→ **Description of the task**
In the answer, each entry below appears exactly as given, and no picture appears at all.

(Records for the task)

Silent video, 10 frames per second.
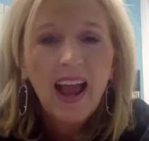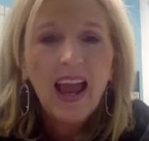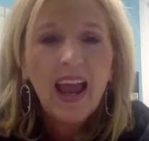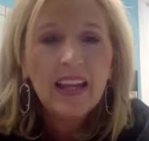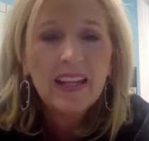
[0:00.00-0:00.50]

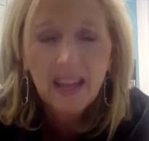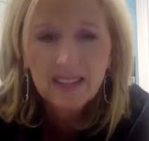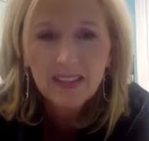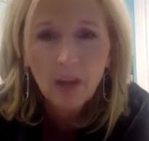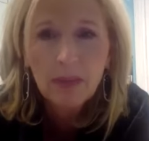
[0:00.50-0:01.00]
And
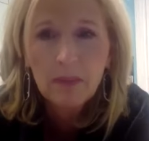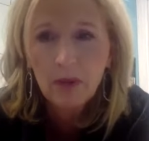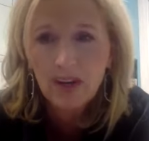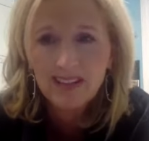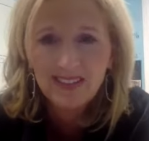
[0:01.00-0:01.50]
guess how many
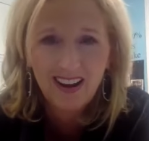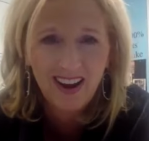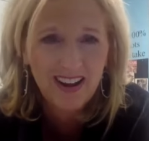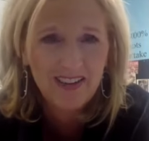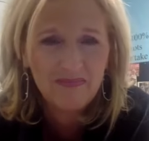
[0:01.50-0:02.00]
bookings I
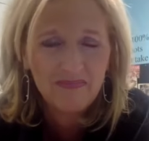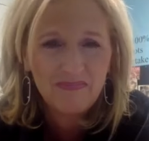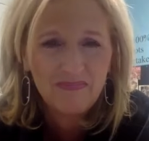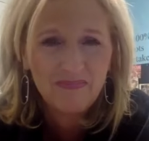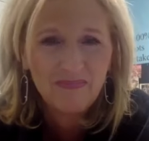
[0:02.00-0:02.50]
got?
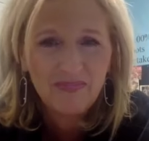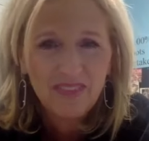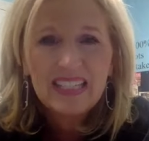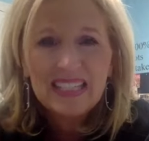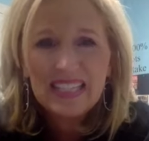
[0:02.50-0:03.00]

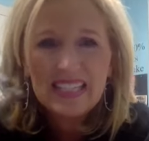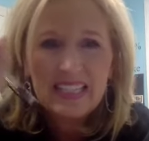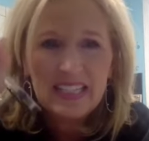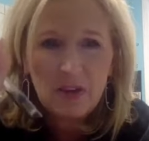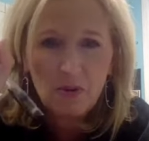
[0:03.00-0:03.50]

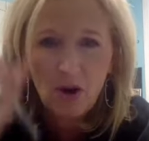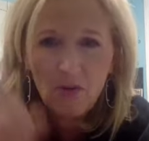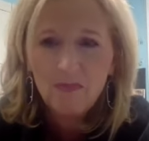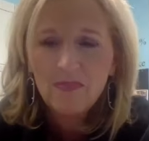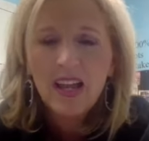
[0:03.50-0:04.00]

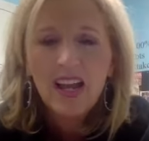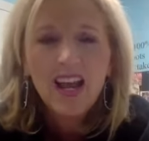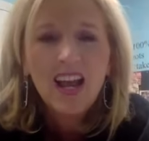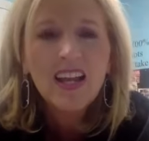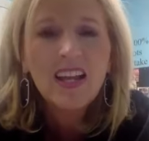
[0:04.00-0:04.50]
0.
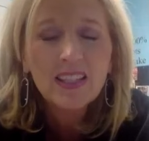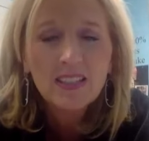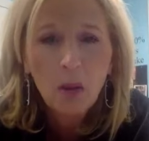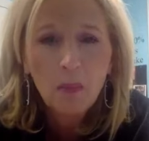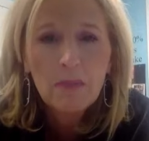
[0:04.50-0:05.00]

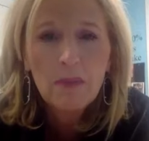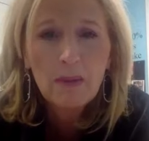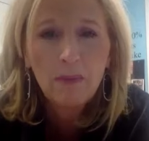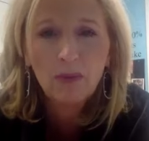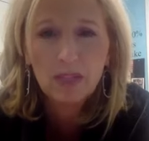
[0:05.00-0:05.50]
Guess how many
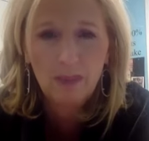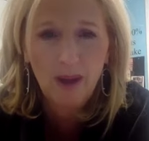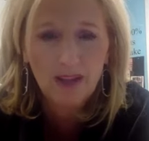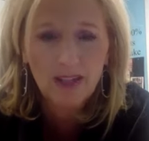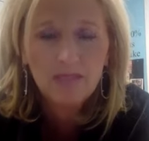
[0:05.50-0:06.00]
people
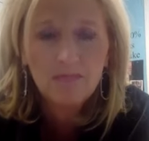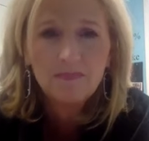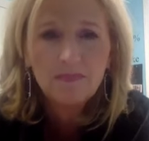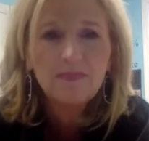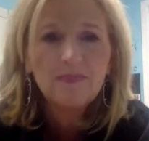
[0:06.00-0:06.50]
responded?
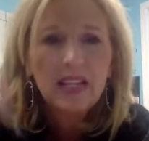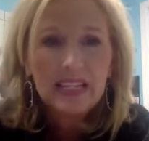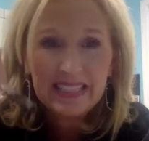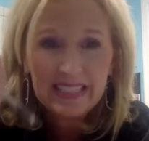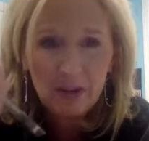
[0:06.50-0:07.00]

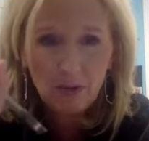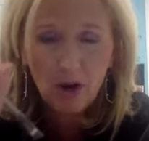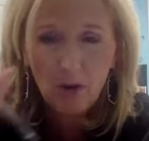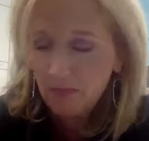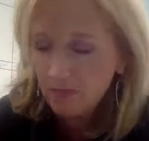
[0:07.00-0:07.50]

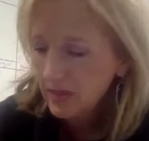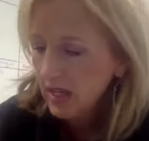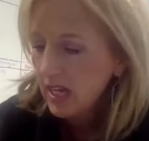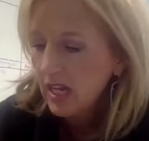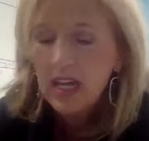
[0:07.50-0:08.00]
0.
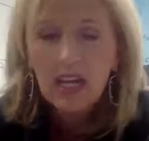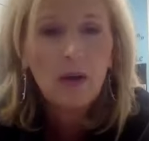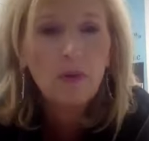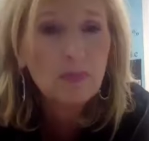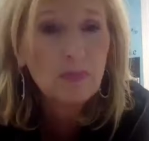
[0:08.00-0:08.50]

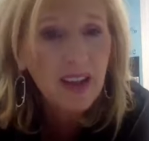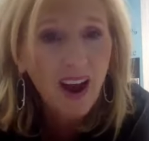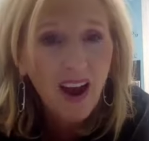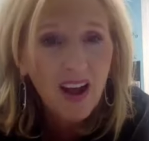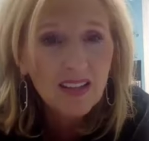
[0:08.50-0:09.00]
It was
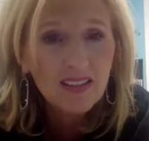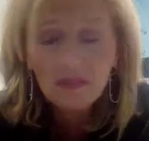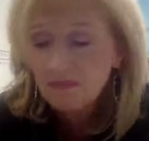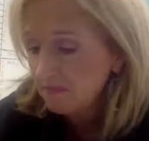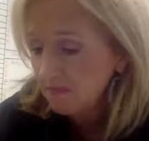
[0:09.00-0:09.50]
because
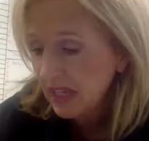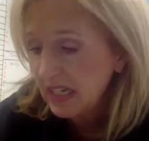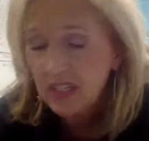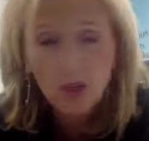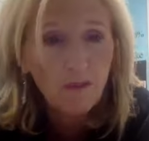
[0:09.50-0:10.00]

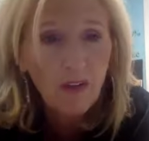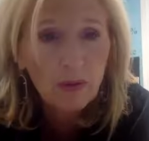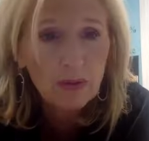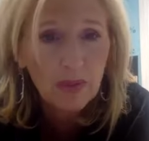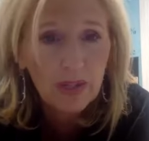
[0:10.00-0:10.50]
they didn't know if I
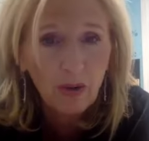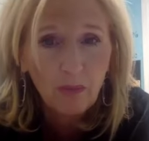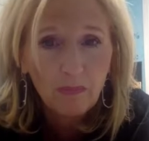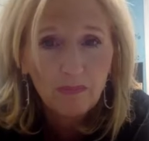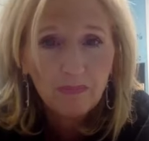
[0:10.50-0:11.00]
was
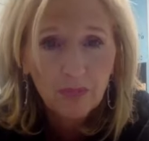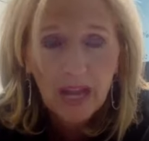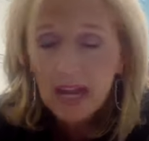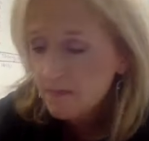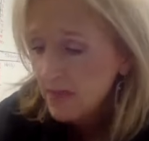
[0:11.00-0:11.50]
real,
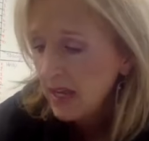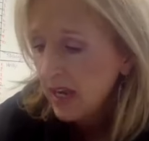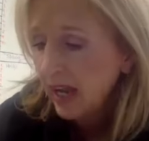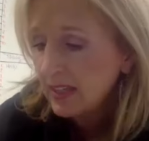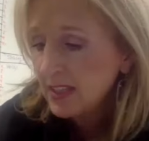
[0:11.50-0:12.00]
okay?
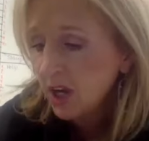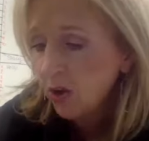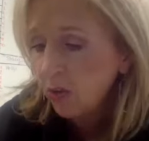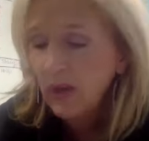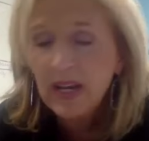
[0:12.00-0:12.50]
And
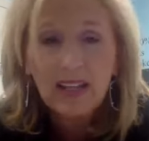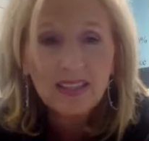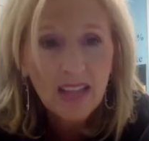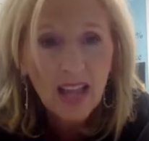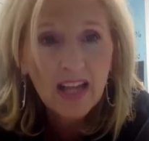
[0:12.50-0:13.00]
so when I
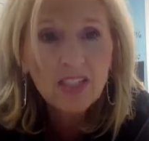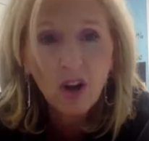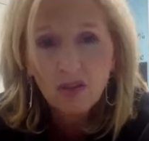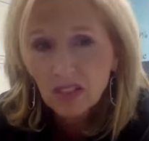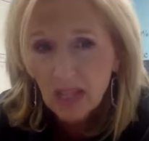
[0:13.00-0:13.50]
say
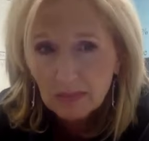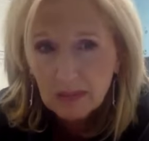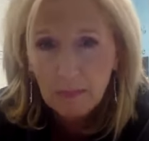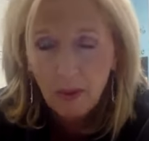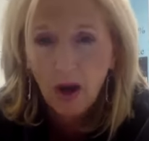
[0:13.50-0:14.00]
don't skip
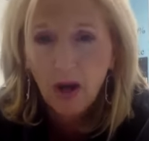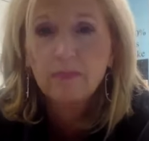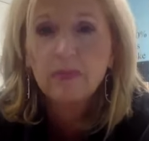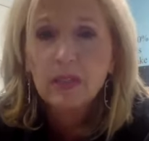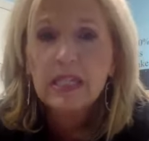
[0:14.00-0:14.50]
that
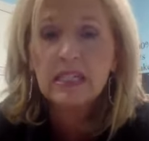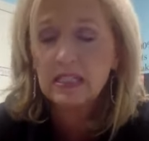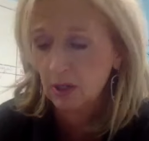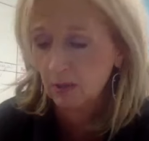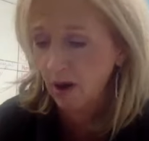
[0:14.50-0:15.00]
part,
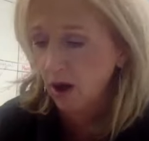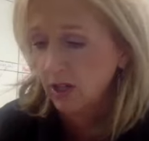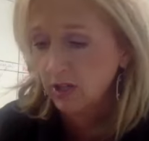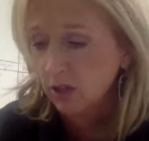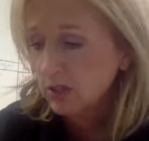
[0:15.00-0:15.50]
please hear my
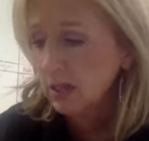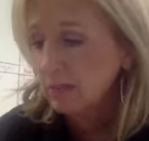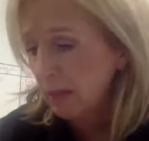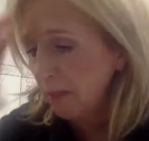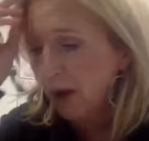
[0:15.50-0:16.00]
heart. Don't
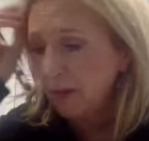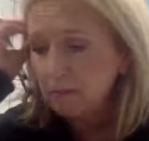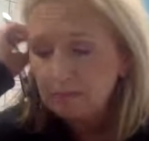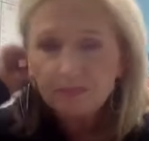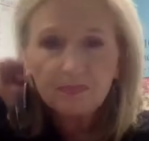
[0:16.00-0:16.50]
skip that part.
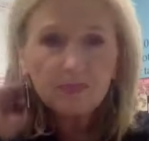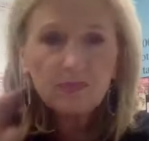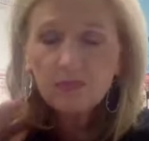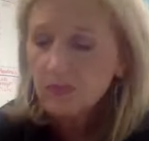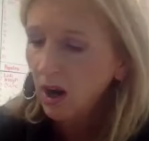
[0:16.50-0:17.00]

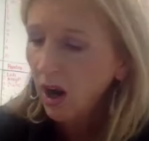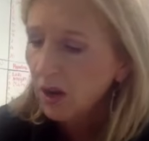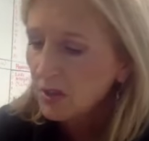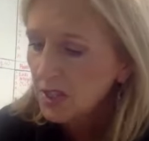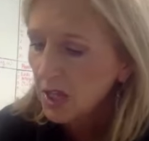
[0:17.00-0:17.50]

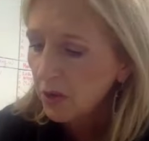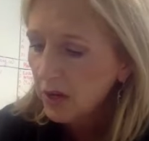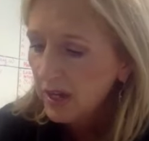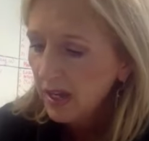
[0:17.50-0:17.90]
Also,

(End Records for the task)

→ **Output below**
Silent video, 10 frames per second.
[0:00.00-0:00.50]

[0:00.50-0:01.00]
And
[0:01.00-0:01.50]
guess how many
[0:01.50-0:02.00]
bookings I
[0:02.00-0:02.50]
got?
[0:02.50-0:03.00]

[0:03.00-0:03.50]

[0:03.50-0:04.00]

[0:04.00-0:04.50]
0.
[0:04.50-0:05.00]

[0:05.00-0:05.50]
Guess how many
[0:05.50-0:06.00]
people
[0:06.00-0:06.50]
responded?
[0:06.50-0:07.00]

[0:07.00-0:07.50]

[0:07.50-0:08.00]
0.
[0:08.00-0:08.50]

[0:08.50-0:09.00]
It was
[0:09.00-0:09.50]
because
[0:09.50-0:10.00]

[0:10.00-0:10.50]
they didn't know if I
[0:10.50-0:11.00]
was
[0:11.00-0:11.50]
real,
[0:11.50-0:12.00]
okay?
[0:12.00-0:12.50]
And
[0:12.50-0:13.00]
so when I
[0:13.00-0:13.50]
say
[0:13.50-0:14.00]
don't skip
[0:14.00-0:14.50]
that
[0:14.50-0:15.00]
part,
[0:15.00-0:15.50]
please hear my
[0:15.50-0:16.00]
heart. Don't
[0:16.00-0:16.50]
skip that part.
[0:16.50-0:17.00]

[0:17.00-0:17.50]

[0:17.50-0:17.90]
Also,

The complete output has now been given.